Putz will make $6.5 million in the final season of a two-year deal plus an option that he signed in December 2010. Had the D-backs not picked up the option, they would have owed the right-hander a $1.5 million buyout.
"I'm ecstatic about coming back," Putz said. "It's something I was hoping for. When I got the call from [Towers], I was very relieved and very excited. We've got a lot of unfinished business to take care of here and I'm looking forward to getting back into Spring Training and around the guys."
Putz was 32-for-37 in save opportunities this past season while compiling a 2.82 ERA. In 2011, he saved 45 games and had a 2.17 ERA.

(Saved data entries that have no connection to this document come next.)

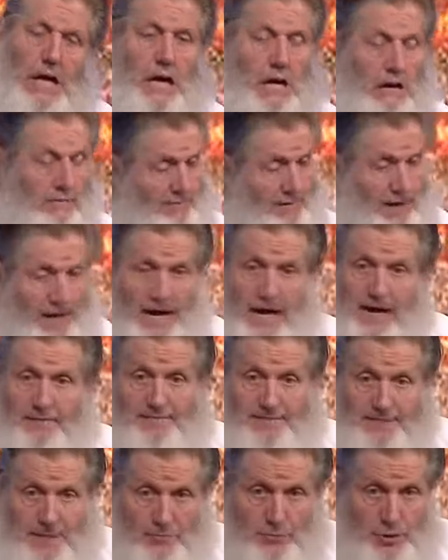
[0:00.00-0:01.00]
And if I
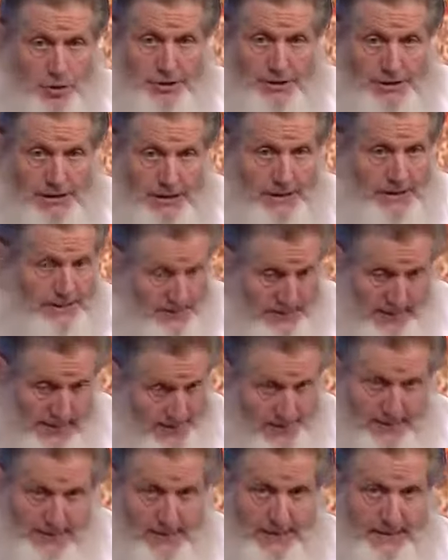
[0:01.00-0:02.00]
have some good deeds
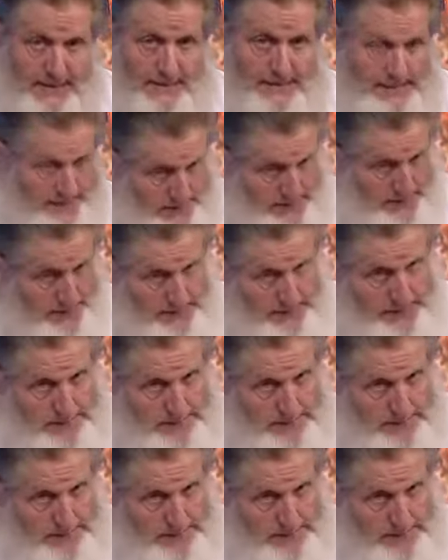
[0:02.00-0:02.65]
like this,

While experimenting with a cut fastball in Spring Training and the beginning of the season, Putz compiled ERAs of 4.70 and 7.71 in April and May. After scrapping the pitch and tweaking his mechanics, he had a 2.25 mark in June and did not allow a run in either July or August.
Putz, 35, and his family make their home in the Phoenix area and he has said often that he would like to finish his career with the D-backs. Judging by Towers' comments Saturday, that sounds like a real possibility.
"I told J.J. [Friday] ... that I don't look at this short-term," Towers said. "I believe in continuity, and it's hard to find those guys that are consistent at the back end. And for us to be successful going forward in developing our young pitching, you've got to have that guy to record those last three outs. This is just kind of the first step. I hope he finishes his career in a Diamondbacks uniform."
Towers said conversations with Putz on a longer-term deal likely would happen, but Towers did not want to put a timeframe on when those might occur.
Towers has been regarded as a good builder of bullpens throughout his long career as a GM, and Towers has a superstition he follows with his closers that started when he was in San Diego and Trevor Hoffman was closing games for the Padres.
When Hoffman entered games, Towers would refuse to watch it in person and instead would go somewhere to watch on television. Towers does the same thing when Putz's entrance music "Thunderstruck" comes on at Chase Field.
"I can't say that I've seen him much," Towers joked of Putz. "When the music comes, on I'm usually in the elevator on my way down."
Towers takes the elevator down to the D-backs' clubhouse, where he watches in the office of equipment manager Roger Riley.